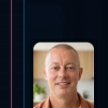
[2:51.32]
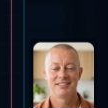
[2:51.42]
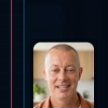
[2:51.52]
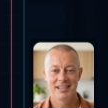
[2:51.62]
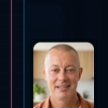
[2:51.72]
The
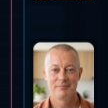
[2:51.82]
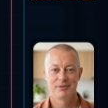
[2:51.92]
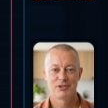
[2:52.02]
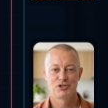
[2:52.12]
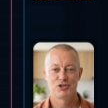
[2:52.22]

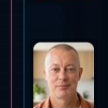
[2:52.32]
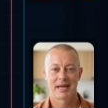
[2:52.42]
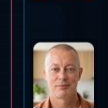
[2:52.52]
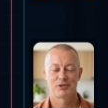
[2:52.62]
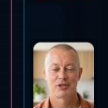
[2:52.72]
team should
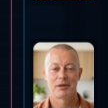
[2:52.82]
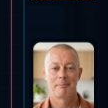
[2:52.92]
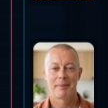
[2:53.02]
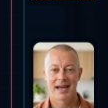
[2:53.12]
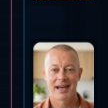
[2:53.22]
be able to
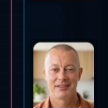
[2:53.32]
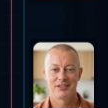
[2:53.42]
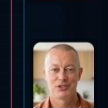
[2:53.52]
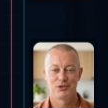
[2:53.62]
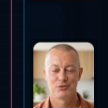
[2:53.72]
compare
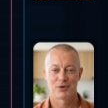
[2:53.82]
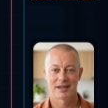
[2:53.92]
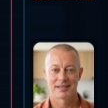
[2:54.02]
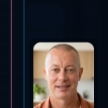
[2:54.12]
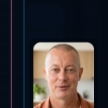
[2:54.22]
the new
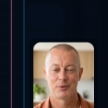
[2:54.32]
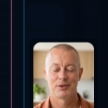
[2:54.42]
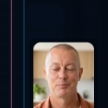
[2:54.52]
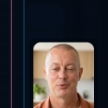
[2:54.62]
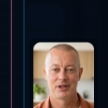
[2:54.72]
run
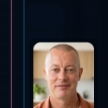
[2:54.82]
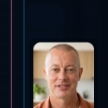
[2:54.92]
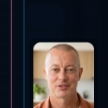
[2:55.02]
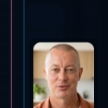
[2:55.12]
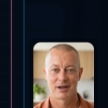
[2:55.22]
with the
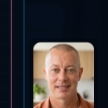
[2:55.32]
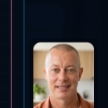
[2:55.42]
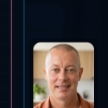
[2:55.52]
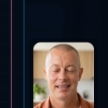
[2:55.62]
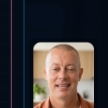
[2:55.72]
previous
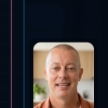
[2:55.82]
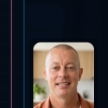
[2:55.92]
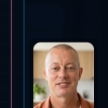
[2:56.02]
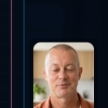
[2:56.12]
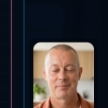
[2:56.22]
run,
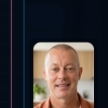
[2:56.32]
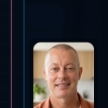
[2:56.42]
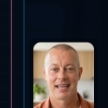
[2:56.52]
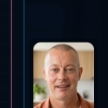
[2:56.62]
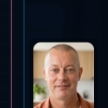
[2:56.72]

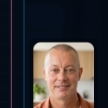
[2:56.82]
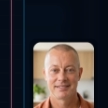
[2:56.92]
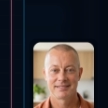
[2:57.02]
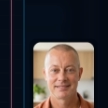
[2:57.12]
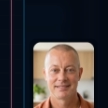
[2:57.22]
inspect the
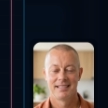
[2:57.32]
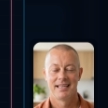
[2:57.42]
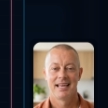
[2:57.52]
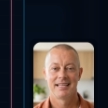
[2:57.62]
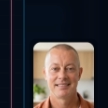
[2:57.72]
evidence,
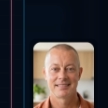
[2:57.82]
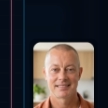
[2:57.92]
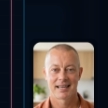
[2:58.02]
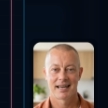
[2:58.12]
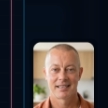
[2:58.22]
and
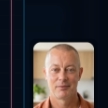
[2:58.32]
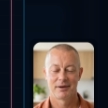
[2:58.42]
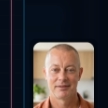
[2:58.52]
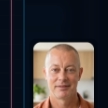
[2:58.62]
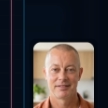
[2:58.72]
decide
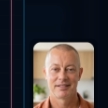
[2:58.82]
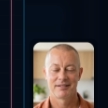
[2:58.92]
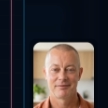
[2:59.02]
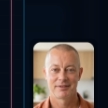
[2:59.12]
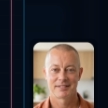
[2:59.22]
whether the
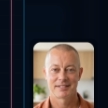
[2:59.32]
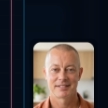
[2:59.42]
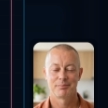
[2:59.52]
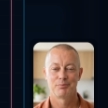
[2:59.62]
difference is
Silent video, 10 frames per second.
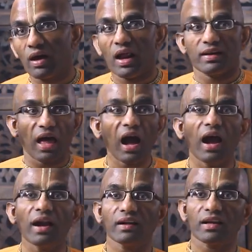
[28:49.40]
And
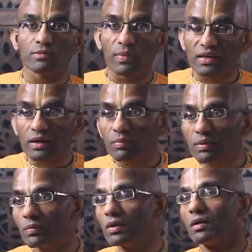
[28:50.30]
that is making
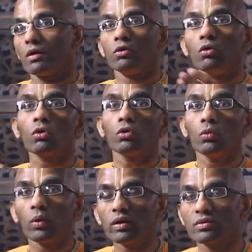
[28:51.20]
people look
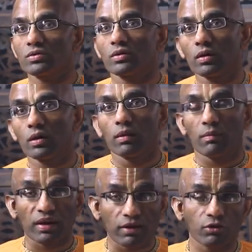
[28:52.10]
towards,
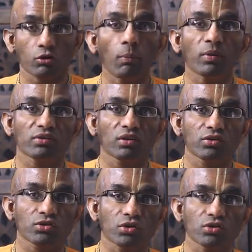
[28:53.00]
making even top
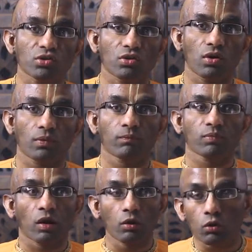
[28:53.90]
researchers
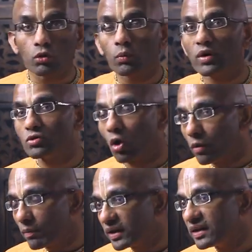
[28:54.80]
look towards
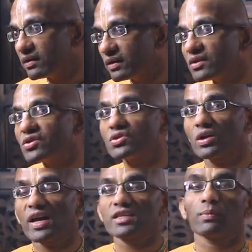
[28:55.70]
non materialist
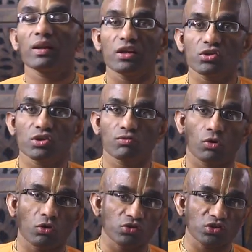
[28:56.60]
explanations for
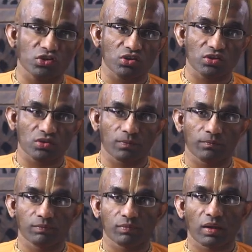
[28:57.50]
consciousness.
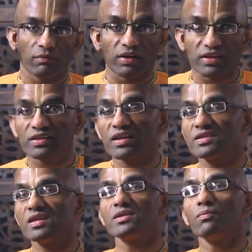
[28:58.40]
We'll discuss
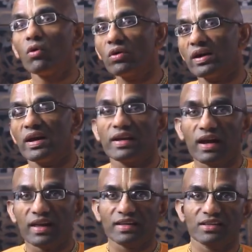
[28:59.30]
this more in
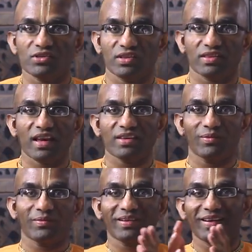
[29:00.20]
our next session. Thank you.
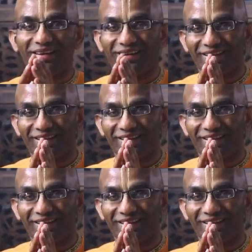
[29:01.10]
Hare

──────

**REQUIREMENT**
Restate the whole listing above exactly, please, omitting every image.

**RESULT OF THIS EXERCISE**
[2:51.32]
[2:51.42]
[2:51.52]
[2:51.62]
[2:51.72]
The
[2:51.82]
[2:51.92]
[2:52.02]
[2:52.12]
[2:52.22]

[2:52.32]
[2:52.42]
[2:52.52]
[2:52.62]
[2:52.72]
team should
[2:52.82]
[2:52.92]
[2:53.02]
[2:53.12]
[2:53.22]
be able to
[2:53.32]
[2:53.42]
[2:53.52]
[2:53.62]
[2:53.72]
compare
[2:53.82]
[2:53.92]
[2:54.02]
[2:54.12]
[2:54.22]
the new
[2:54.32]
[2:54.42]
[2:54.52]
[2:54.62]
[2:54.72]
run
[2:54.82]
[2:54.92]
[2:55.02]
[2:55.12]
[2:55.22]
with the
[2:55.32]
[2:55.42]
[2:55.52]
[2:55.62]
[2:55.72]
previous
[2:55.82]
[2:55.92]
[2:56.02]
[2:56.12]
[2:56.22]
run,
[2:56.32]
[2:56.42]
[2:56.52]
[2:56.62]
[2:56.72]

[2:56.82]
[2:56.92]
[2:57.02]
[2:57.12]
[2:57.22]
inspect the
[2:57.32]
[2:57.42]
[2:57.52]
[2:57.62]
[2:57.72]
evidence,
[2:57.82]
[2:57.92]
[2:58.02]
[2:58.12]
[2:58.22]
and
[2:58.32]
[2:58.42]
[2:58.52]
[2:58.62]
[2:58.72]
decide
[2:58.82]
[2:58.92]
[2:59.02]
[2:59.12]
[2:59.22]
whether the
[2:59.32]
[2:59.42]
[2:59.52]
[2:59.62]
difference is
Silent video, 10 frames per second.
[28:49.40]
And
[28:50.30]
that is making
[28:51.20]
people look
[28:52.10]
towards,
[28:53.00]
making even top
[28:53.90]
researchers
[28:54.80]
look towards
[28:55.70]
non materialist
[28:56.60]
explanations for
[28:57.50]
consciousness.
[28:58.40]
We'll discuss
[28:59.30]
this more in
[29:00.20]
our next session. Thank you.
[29:01.10]
Hare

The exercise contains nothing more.